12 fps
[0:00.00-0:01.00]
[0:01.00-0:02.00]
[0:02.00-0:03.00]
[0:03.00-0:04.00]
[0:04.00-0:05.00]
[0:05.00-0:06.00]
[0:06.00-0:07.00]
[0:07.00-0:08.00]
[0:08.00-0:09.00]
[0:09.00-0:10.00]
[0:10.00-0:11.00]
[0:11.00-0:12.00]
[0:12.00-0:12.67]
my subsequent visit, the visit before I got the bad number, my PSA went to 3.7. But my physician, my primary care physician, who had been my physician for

[Work to be completed]: Your task is to reproduce all the data exactly as shown.

[Response for this exercise]:
12 fps
[0:00.00-0:01.00]
[0:01.00-0:02.00]
[0:02.00-0:03.00]
[0:03.00-0:04.00]
[0:04.00-0:05.00]
[0:05.00-0:06.00]
[0:06.00-0:07.00]
[0:07.00-0:08.00]
[0:08.00-0:09.00]
[0:09.00-0:10.00]
[0:10.00-0:11.00]
[0:11.00-0:12.00]
[0:12.00-0:12.67]
my subsequent visit, the visit before I got the bad number, my PSA went to 3.7. But my physician, my primary care physician, who had been my physician for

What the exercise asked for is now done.